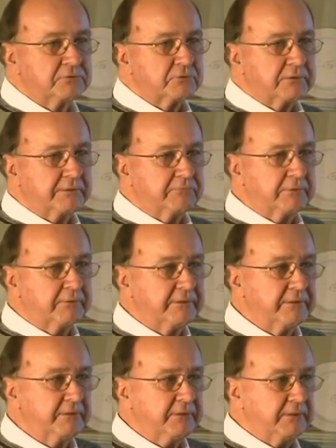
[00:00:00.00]
So they really
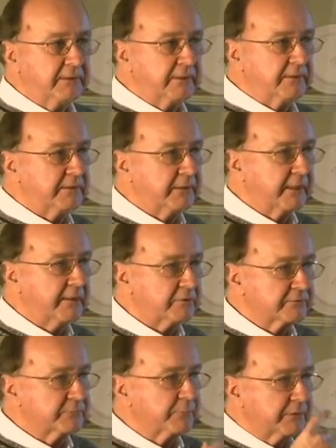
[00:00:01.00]
didn't need anything
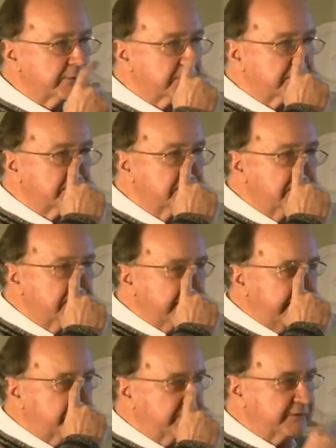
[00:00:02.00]
else, but uh,
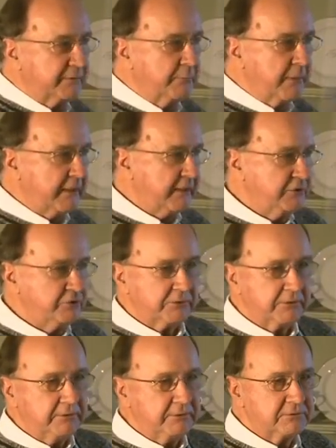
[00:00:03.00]
that was the major
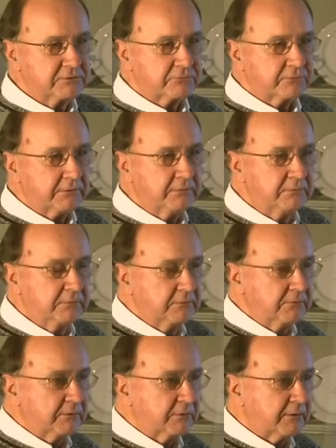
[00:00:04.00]
industry,
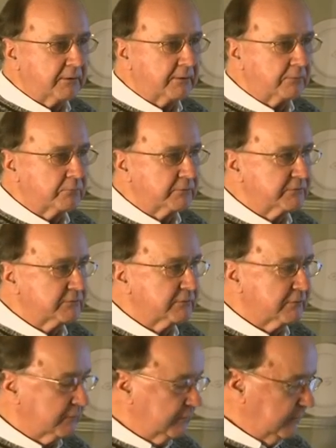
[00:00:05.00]
uh, was
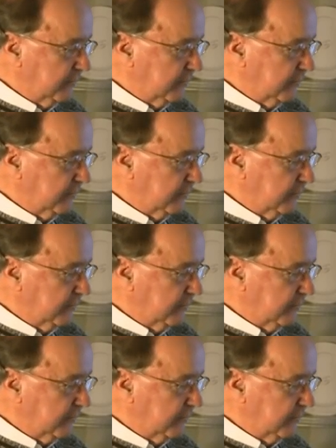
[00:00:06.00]
uh,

-*-*-

- GOAL OF THE EXERCISE:
The preceding entries are to be written out again exactly, with the pictures removed.

- ANSWER TO THIS TASK:
[00:00:00.00]
So they really
[00:00:01.00]
didn't need anything
[00:00:02.00]
else, but uh,
[00:00:03.00]
that was the major
[00:00:04.00]
industry,
[00:00:05.00]
uh, was
[00:00:06.00]
uh,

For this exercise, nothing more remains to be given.